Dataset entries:
══════════

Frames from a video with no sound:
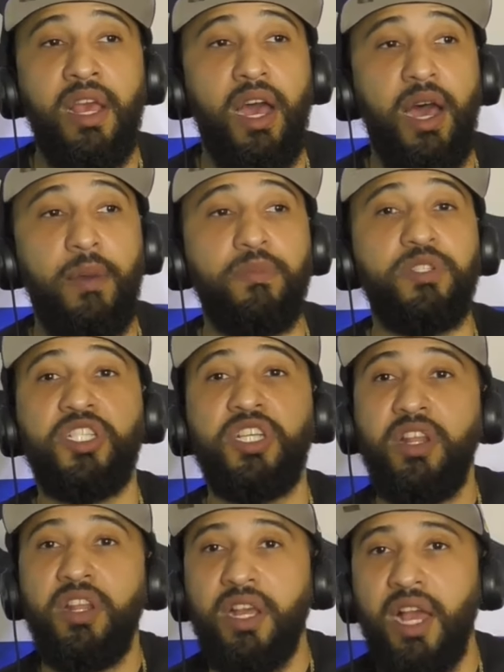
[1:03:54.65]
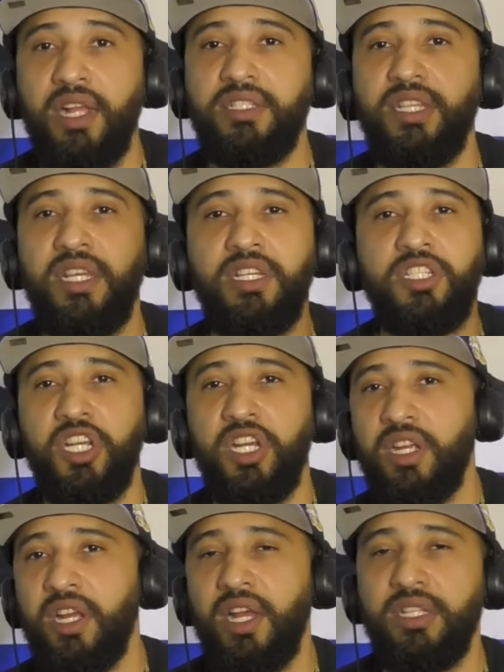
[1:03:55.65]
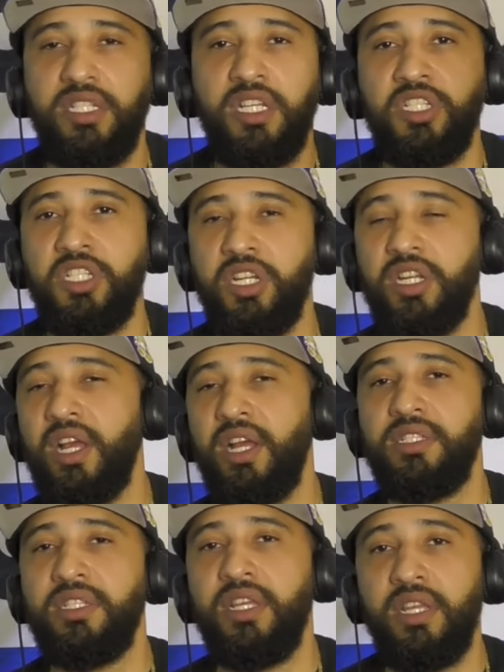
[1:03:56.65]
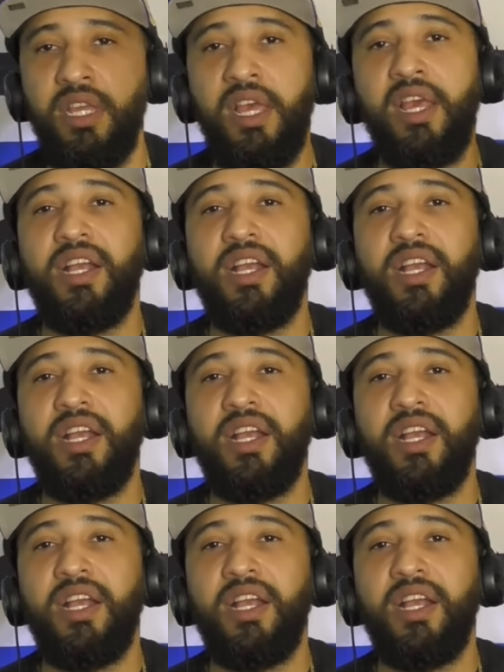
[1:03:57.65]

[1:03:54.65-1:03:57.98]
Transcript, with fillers: um, share the content, share the content, share the content,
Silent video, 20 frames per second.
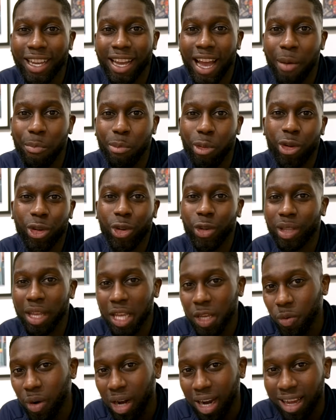I'm pretty sure that
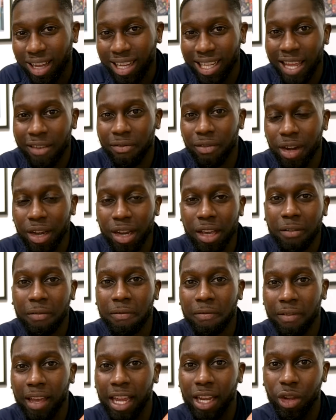you are clever
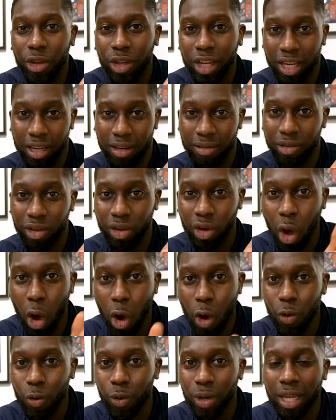enough and you can
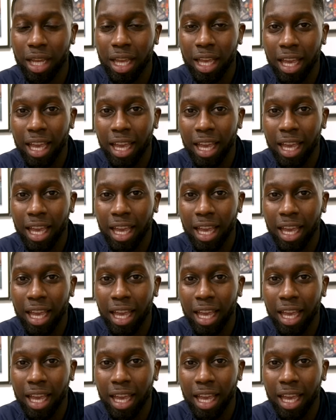code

══════════

= Work instructions =
The lines to be quoted run from the line containing "[1:03:54.65-1:03:57.98]" through the end of the entries above, both included; quote them exactly and leave out any pictures.

= Output for this exercise =
[1:03:54.65-1:03:57.98]
Transcript, with fillers: um, share the content, share the content, share the content,
Silent video, 20 frames per second.
I'm pretty sure that
you are clever
enough and you can
code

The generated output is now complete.